For the purpose of creating an arrangement that aligned with his home demos, Buckingham asked Fleetwood to exclusively hit the snare drum on the downbeats and told John McVie to play root notes and avoid all passing tones. Eleven takes were recorded and the sixth was designated as the master. McVie originally recorded his parts on a Gretsch bass, but Buckingham was displeased with the part he recorded, so he invited him back to the control room to attempt a new part on a Gibson violin bass. When this failed to yield a satisfactory result, McVie disposed of his Gretsch bass in a wastebasket, sat next to Fleetwood on a bench and applied gaffer tape to their mouths as a form of protest. Buckingham subsequently retrieved McVie's bass from the trash and played the instrument himself.

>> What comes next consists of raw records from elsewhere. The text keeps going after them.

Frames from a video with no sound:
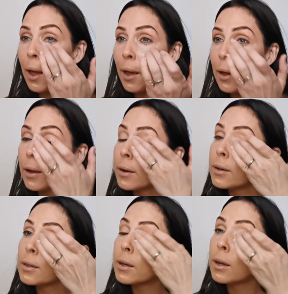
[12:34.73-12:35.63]

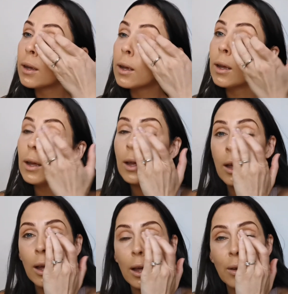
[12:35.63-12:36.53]
And
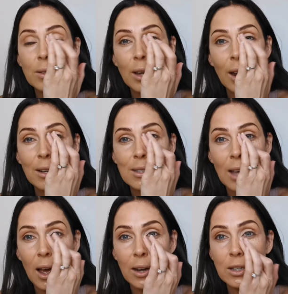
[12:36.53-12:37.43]
it was kind of
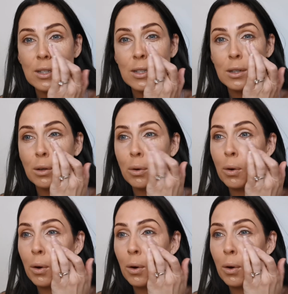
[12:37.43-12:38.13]
sad itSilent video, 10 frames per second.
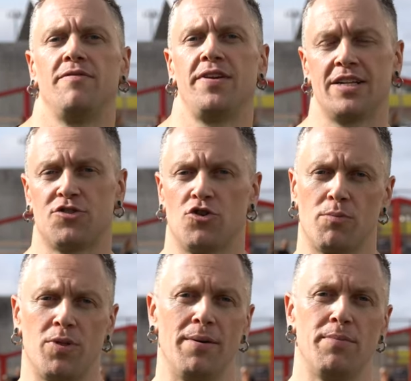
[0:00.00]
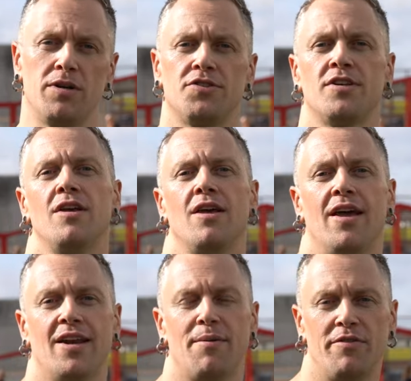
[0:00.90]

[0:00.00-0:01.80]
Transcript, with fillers: Vegan Strong Plant Built, and I've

When recording the percussion for "Save Me A Place", Buckingham eschewed the snare drum in favor of tapping a 24-track tape box. He also asked Fleetwood to hit a trash can with a pair of brushes, which he doubled. Buckingham also expressed interest in overdubbing a charango that was gifted to him by Hernán Rojas, who engineered the Tusk album. As such, Buckingham tuned the instrument and strummed through a few takes until he was satisfied. The instrument was then panned to the left channel. Buckingham multitracked all of the backing vocals, which were conducted in a way that emulated a barbershop harmony with the use of some major seventh notes. He applied vibrato to the end of the vocal phrasings.

==Critical reception==
Stephen Holden of Rolling Stone described the song as "sophisticated yet still relatively spare" and said that it "boasts closely harmonized, un-gimmicky ensemble voices and acoustic textures that underline the tune's British folk flavor." Writing for Pitchfork, Amanda Petrusich called the song a lyrical successor to "Go Your Own Way" in which Buckingham "begrudges his lover's unwillingness to grab what he's half-offering her." Certain publications, including CMJ and The Los Angeles Times, highlighted the song's rhythm track.

==Live performances==
"Save Me a Place" was first performed during Fleetwood Mac's Tusk Tour. A live recording from the band's tour stop in St. Louis on 5 November 1979 was included on the deluxe edition of Tusk in 2015. Buckingham later revived the song as an encore for his 1992–1993 tour promoting his Out of the Cradle album. In a concert review of Buckingham's performance at The Coach House in December 1992, Mike Boehm of The Los Angeles Times said that the vocal harmonies on "Save Me a Place" resembled the work of The Beach Boys. He also played the song in 2006 during the promotion of his Under the Skin album.

==Personnel==
- Lindsey Buckingham – acoustic guitars, bass guitar, charango, percussion, vocals
- Mick Fleetwood – possible snare drum and trash can (Note: In an interview with Musician magazine, Buckingham said that he played all of the instruments on "Save Me a Place" at his home studio. Buckingham reiterated in a 2003 interview with Mojo magazine that "Save Me a Place" featured no contributions from other band members. Hernán Rojas, who engineered the album, mentioned that a separate master recording was used instead. Rojas said that Buckingham replaced John McVie's bass playing, but did not clarify if all of Fleetwood's drum parts were also scrapped.)